Categories of Records in the System:
Categories of records in this system include:
Names;
Addresses (home or business);
Trade identifier numbers (e.g., Importer ID, Exporter ID,
Manufacturer ID);
Social Security/tax identification numbers;
Passport numbers;
Account numbers (e.g., bank account);
Description and/or value of trade goods;
Country of origin/export; and
Description and/or value of financial transactions.
Authority for Maintenance of the System:
18 U.S.C. 545 (Smuggling goods into the United States); 18 U.S.C.

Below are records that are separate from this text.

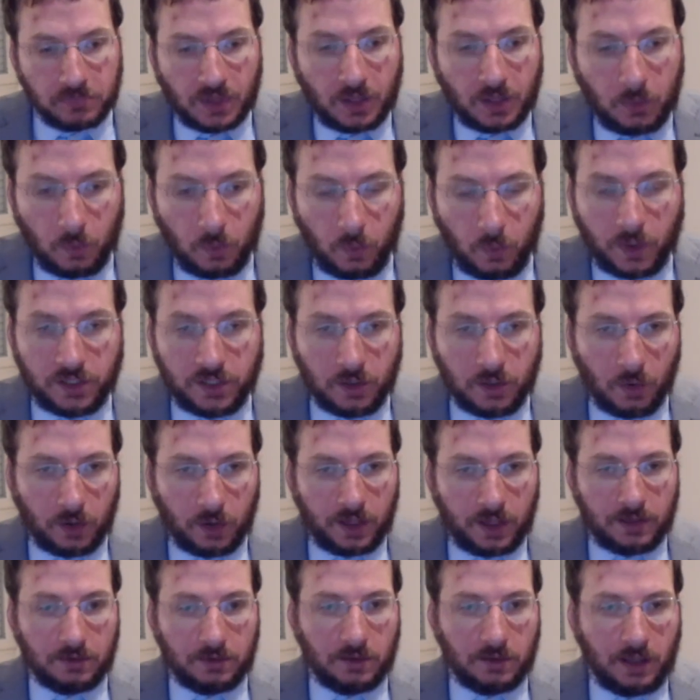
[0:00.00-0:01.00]
When you look
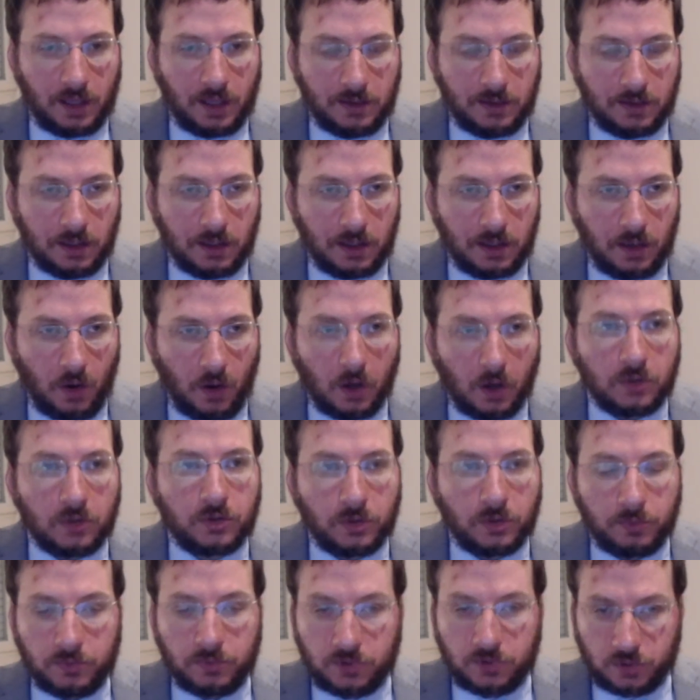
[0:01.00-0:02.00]
at the
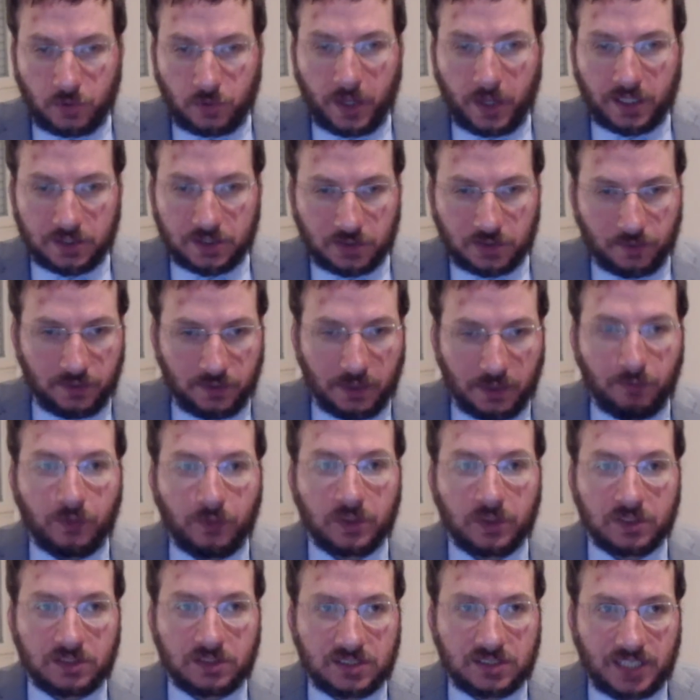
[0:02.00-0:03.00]
long-term trends of
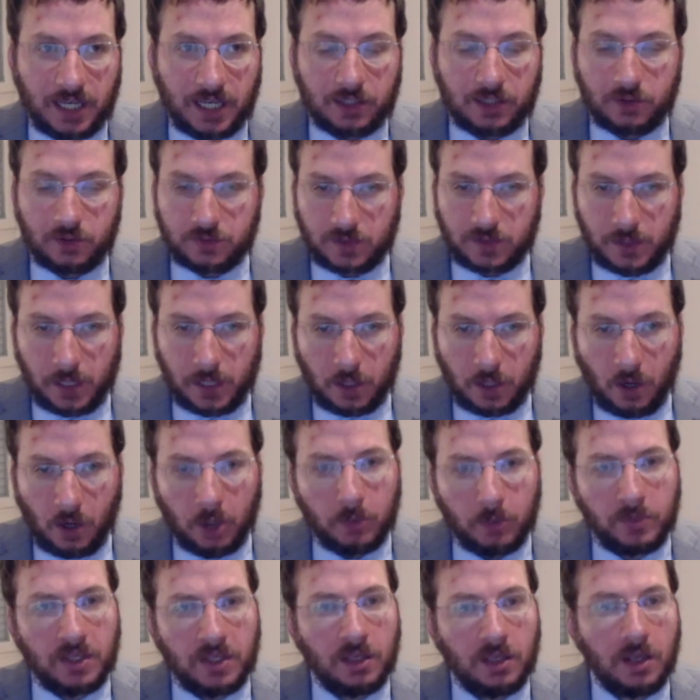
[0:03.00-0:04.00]
different sectors of the
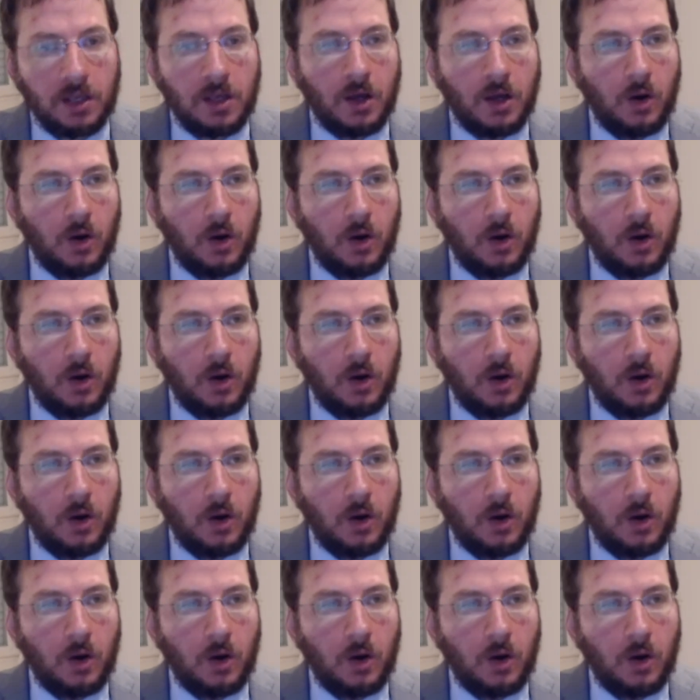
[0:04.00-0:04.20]
economy,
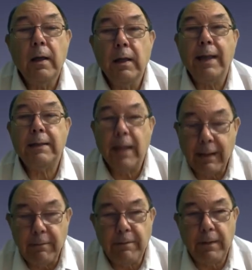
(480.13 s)
Less
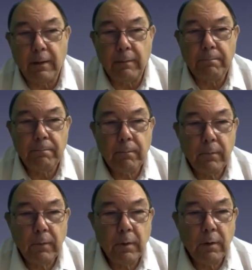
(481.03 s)
landfill.
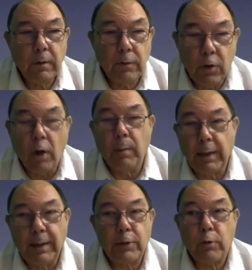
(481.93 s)

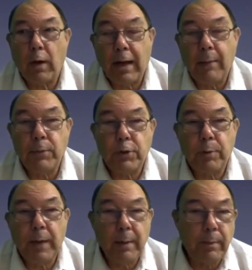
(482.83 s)
Normally that's what happens
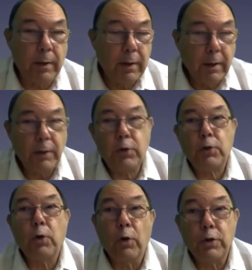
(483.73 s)
to paper. It
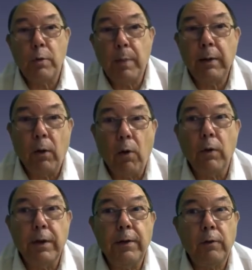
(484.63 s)
just goes in a big
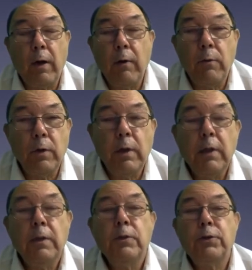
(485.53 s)
hole in the ground.
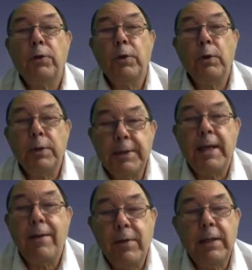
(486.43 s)
So you're
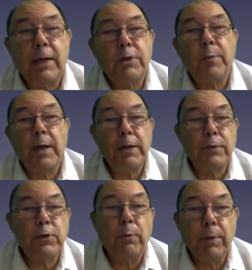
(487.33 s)
saving that space
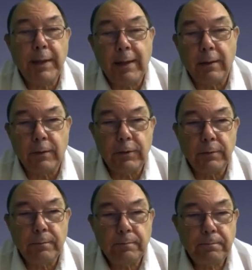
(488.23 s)
for something else.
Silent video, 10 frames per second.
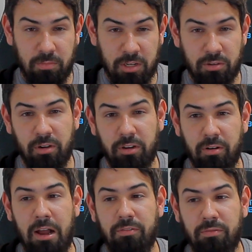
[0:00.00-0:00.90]
integrated
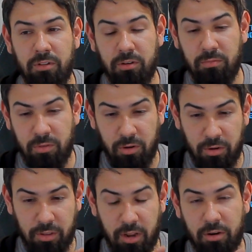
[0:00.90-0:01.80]

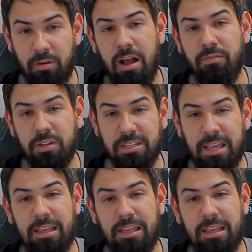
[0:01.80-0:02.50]
they got graphics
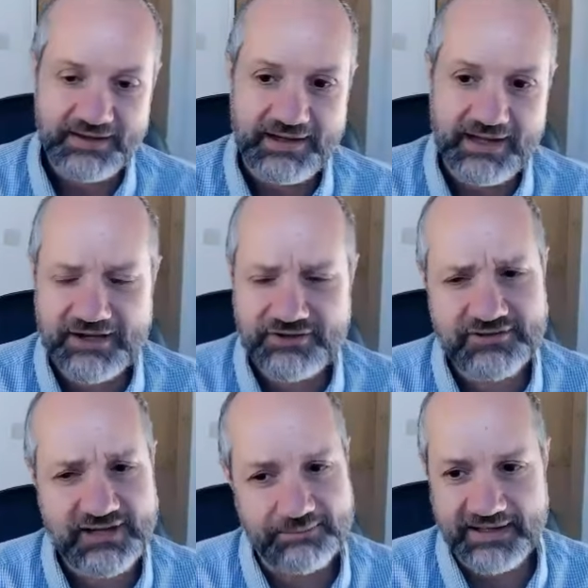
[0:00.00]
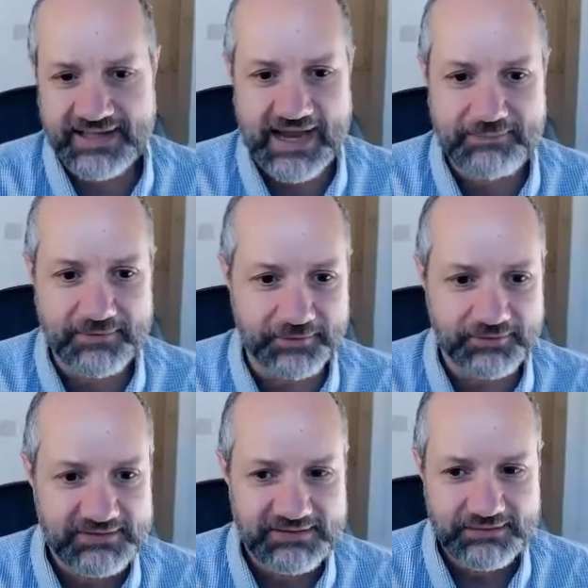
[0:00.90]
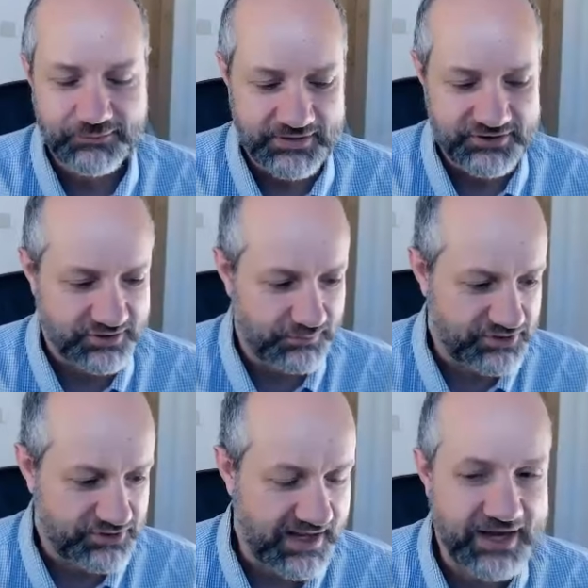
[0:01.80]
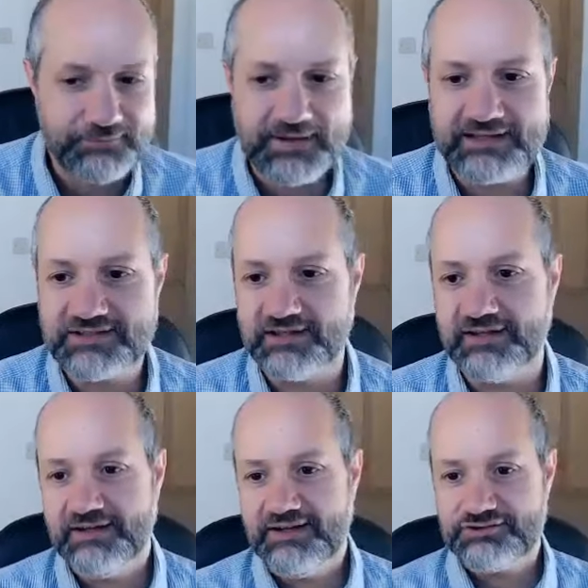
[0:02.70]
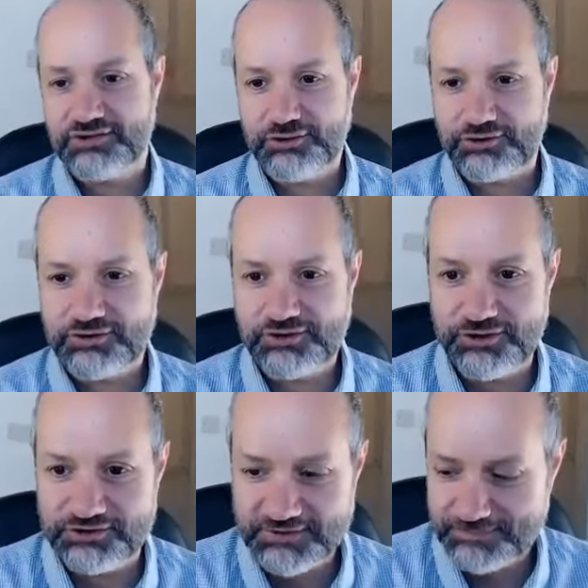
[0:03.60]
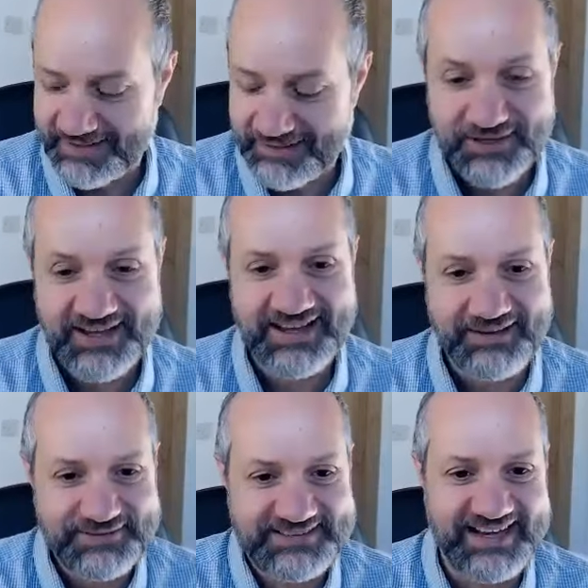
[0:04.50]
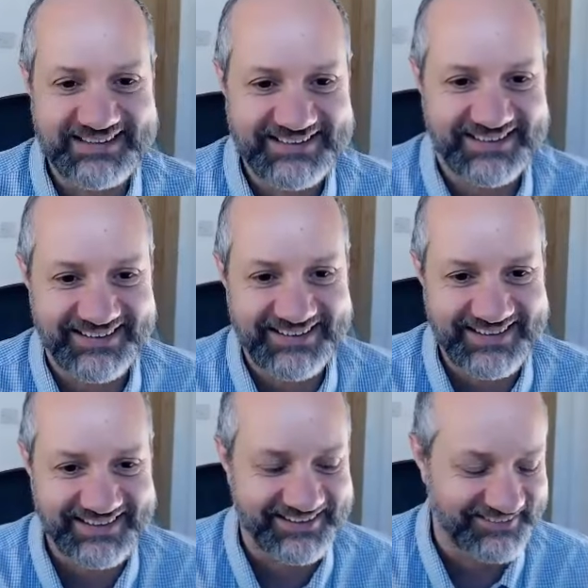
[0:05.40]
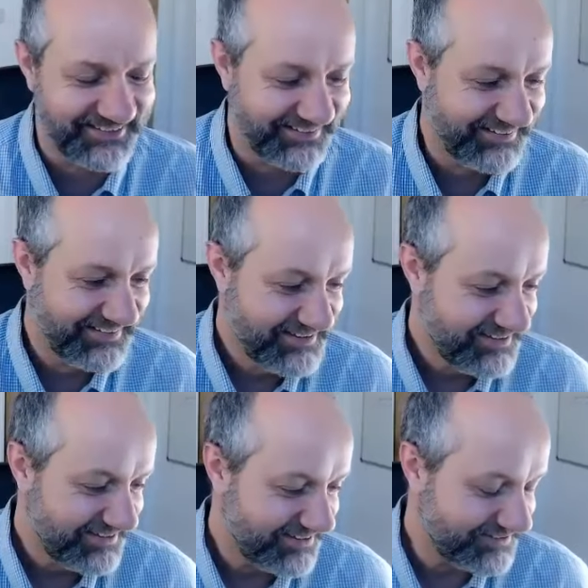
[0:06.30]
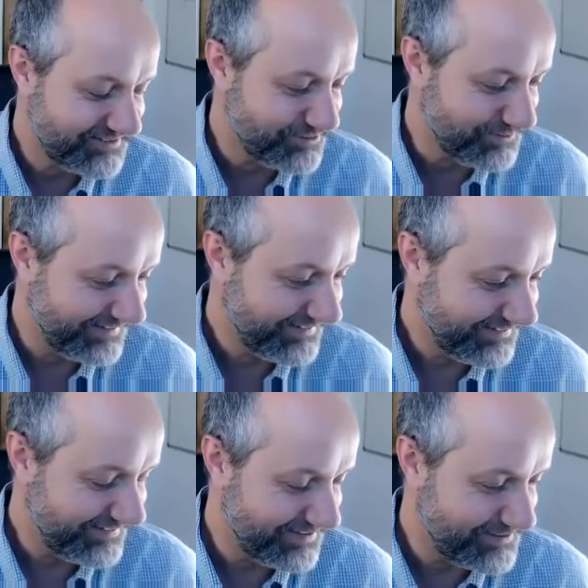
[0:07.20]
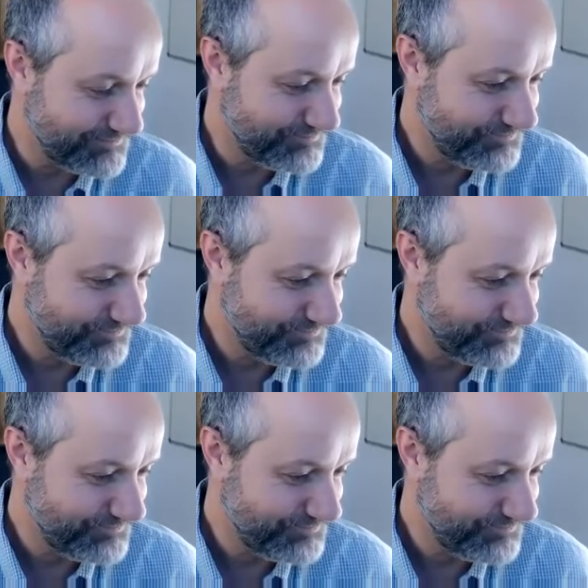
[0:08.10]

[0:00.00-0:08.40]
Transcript: incredibly capable, which allowed me to look good, but it was entirely her doing. And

1956 (Laundering of Monetary Instruments); and 19 U.S.C 1484 (Entry of
Merchandise).
Purpose(s):
The purpose of this system is to enforce criminal laws pertaining
to trade, financial crimes, smuggling, and fraud, specifically through
the analysis of raw financial and trade data in order to identify
potential violations of U.S. criminal laws pertaining to trade,
financial crimes, smuggling, and fraud and to support existing criminal
law enforcement investigations into related criminal activities.
Routine Uses of Records Maintained in the System, Including Categories
of Users and the Purposes of Such Uses:
In addition to those disclosures generally permitted under 5 U.S.C.
552a(b) of the Privacy Act, all or a portion of the records or
information contained in this system may be disclosed outside DHS as a
routine use pursuant to 5 U.S.C. 552a(b)(3) as follows:
A. To the Department of Justice or other Federal agency conducting
litigation or in proceedings before any court, adjudicative or
administrative body, when (1) DHS or any component thereof; (2) any
employee of DHS in his/her official capacity; (3) any employee of DHS
in his/her individual capacity where DOJ or DHS has agreed to represent
the employee; or (4) the United States or any agency thereof, is a
party to the litigation or has an interest in such litigation; and DHS
determines that the records are both relevant and necessary to the
litigation and the use of such records is compatible with the purpose
for which DHS collected the records.
B. To a congressional office from the record of an individual in
response to an inquiry from that congressional office made at the
request of the individual to whom the record pertains.
C. To the National Archives and Records Administration or other
Federal government agencies pursuant to records management inspections
being conducted under the authority of 44 U.S.C. 2904 and 2906.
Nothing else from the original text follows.